■ Your assignment: Copy nothing but the lines running from the one containing "[15:47.80-15:48.80]" through the end of the listing below. Drop the pictures.

■ Dataset:

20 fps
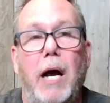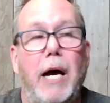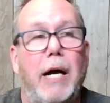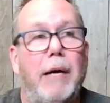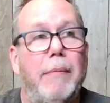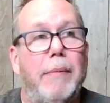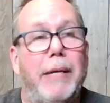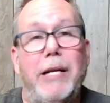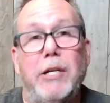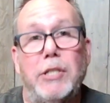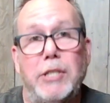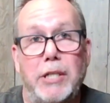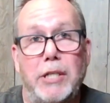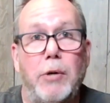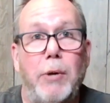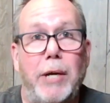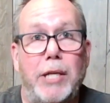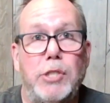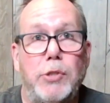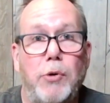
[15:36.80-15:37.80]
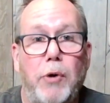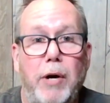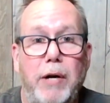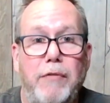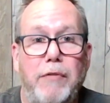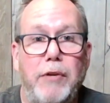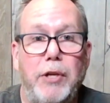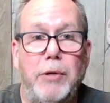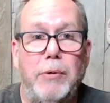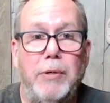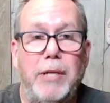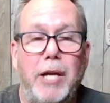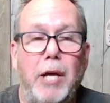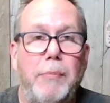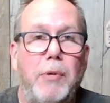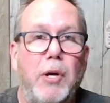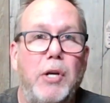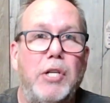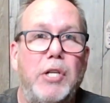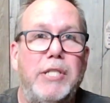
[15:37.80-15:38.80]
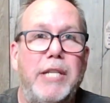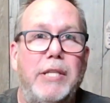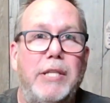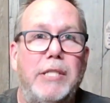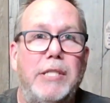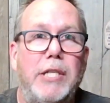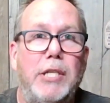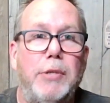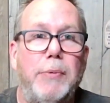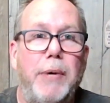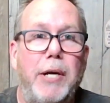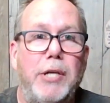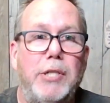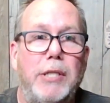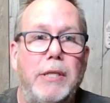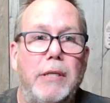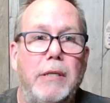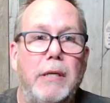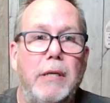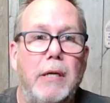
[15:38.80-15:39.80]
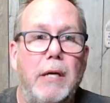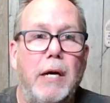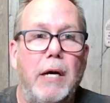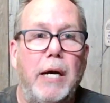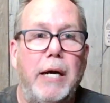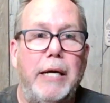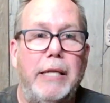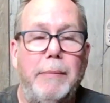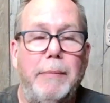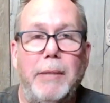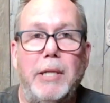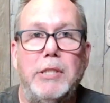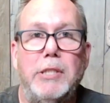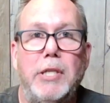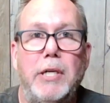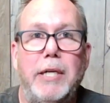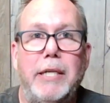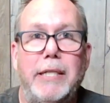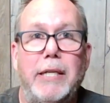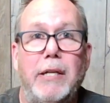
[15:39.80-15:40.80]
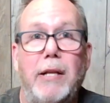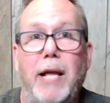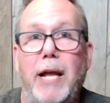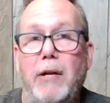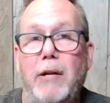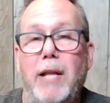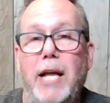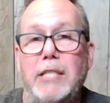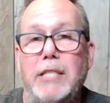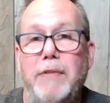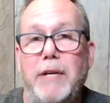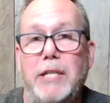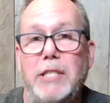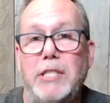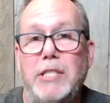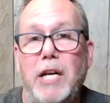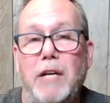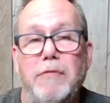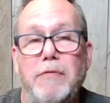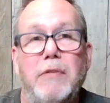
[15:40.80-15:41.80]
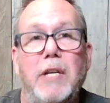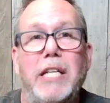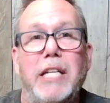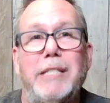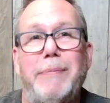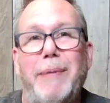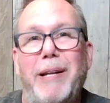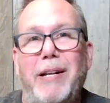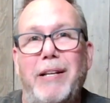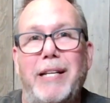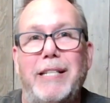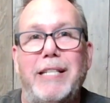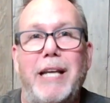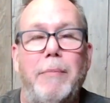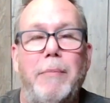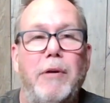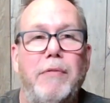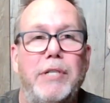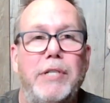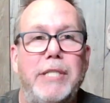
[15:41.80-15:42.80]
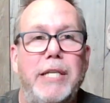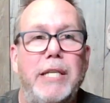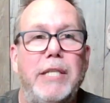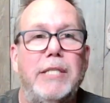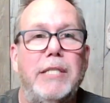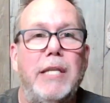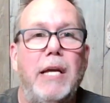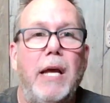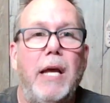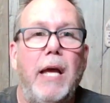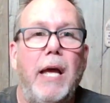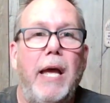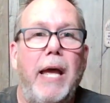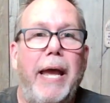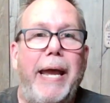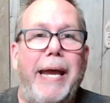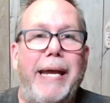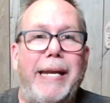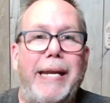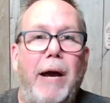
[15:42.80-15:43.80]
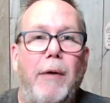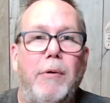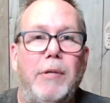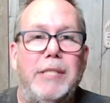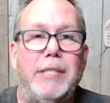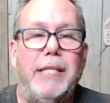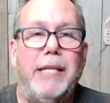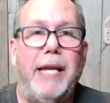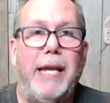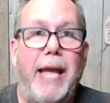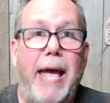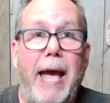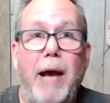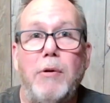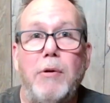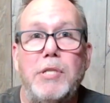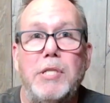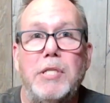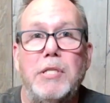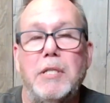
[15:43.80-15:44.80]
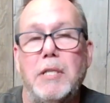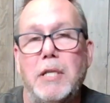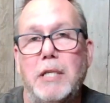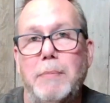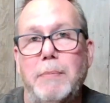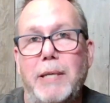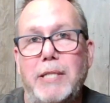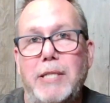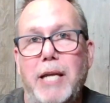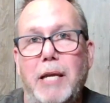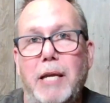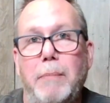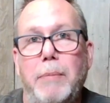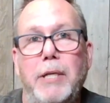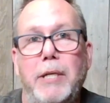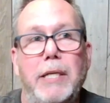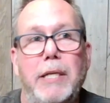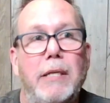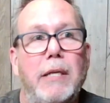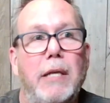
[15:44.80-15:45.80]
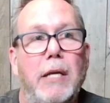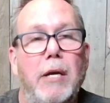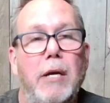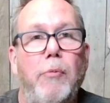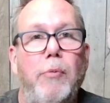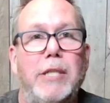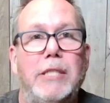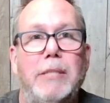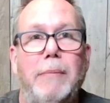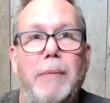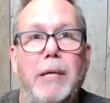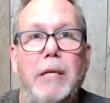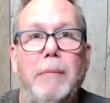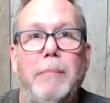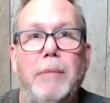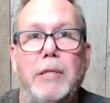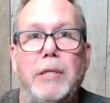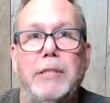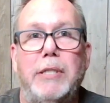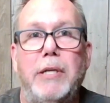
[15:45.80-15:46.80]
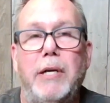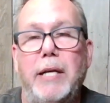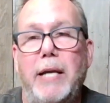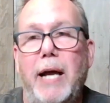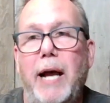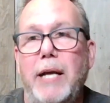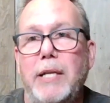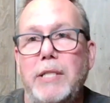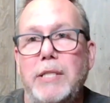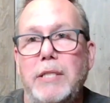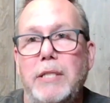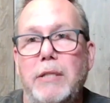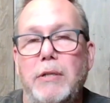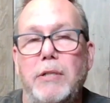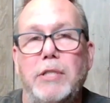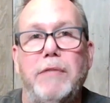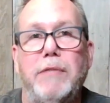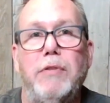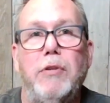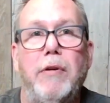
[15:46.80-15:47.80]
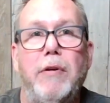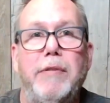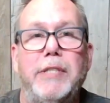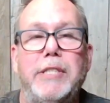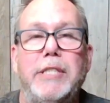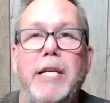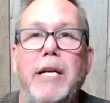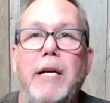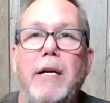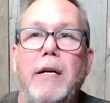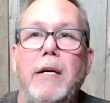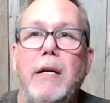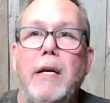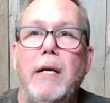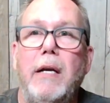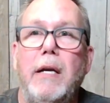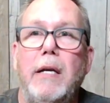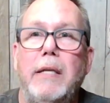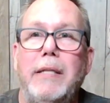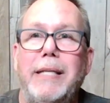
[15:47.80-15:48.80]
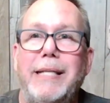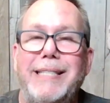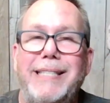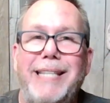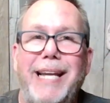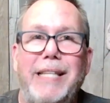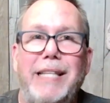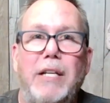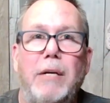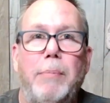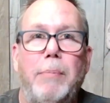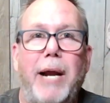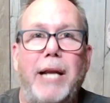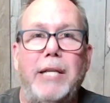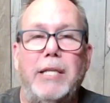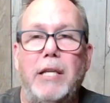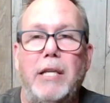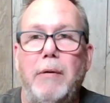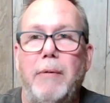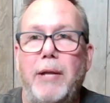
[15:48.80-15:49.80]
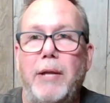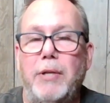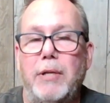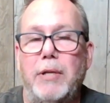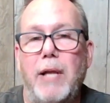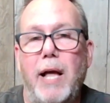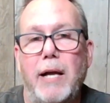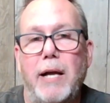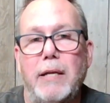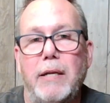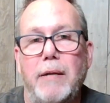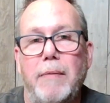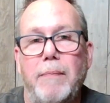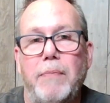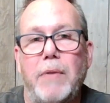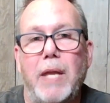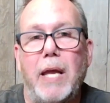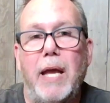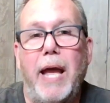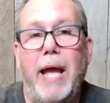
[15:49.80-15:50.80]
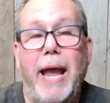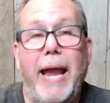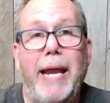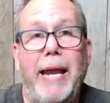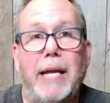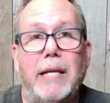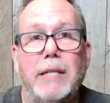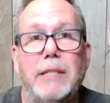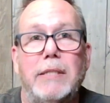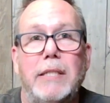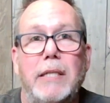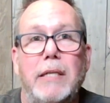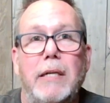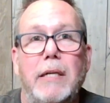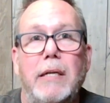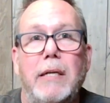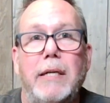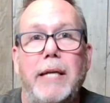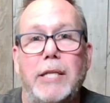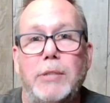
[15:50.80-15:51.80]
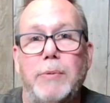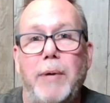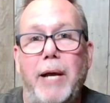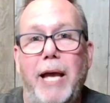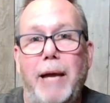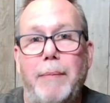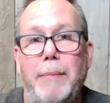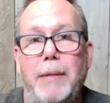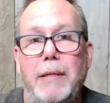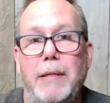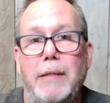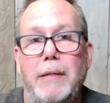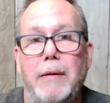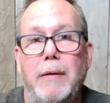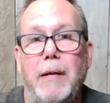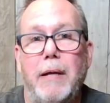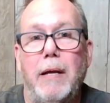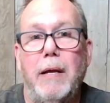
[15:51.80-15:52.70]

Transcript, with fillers: Um, here's a quick story for you to help you understand the situation. Uh, in the military, I did a lot of classified stuff, spent a lot of time overseas, and I was in a house, as best I could put it, with some other military guys. There's a few of us there that stayed there practically around the clock. And guess what happened?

■ Response to the task:
[15:47.80-15:48.80]
[15:48.80-15:49.80]
[15:49.80-15:50.80]
[15:50.80-15:51.80]
[15:51.80-15:52.70]

Transcript, with fillers: Um, here's a quick story for you to help you understand the situation. Uh, in the military, I did a lot of classified stuff, spent a lot of time overseas, and I was in a house, as best I could put it, with some other military guys. There's a few of us there that stayed there practically around the clock. And guess what happened?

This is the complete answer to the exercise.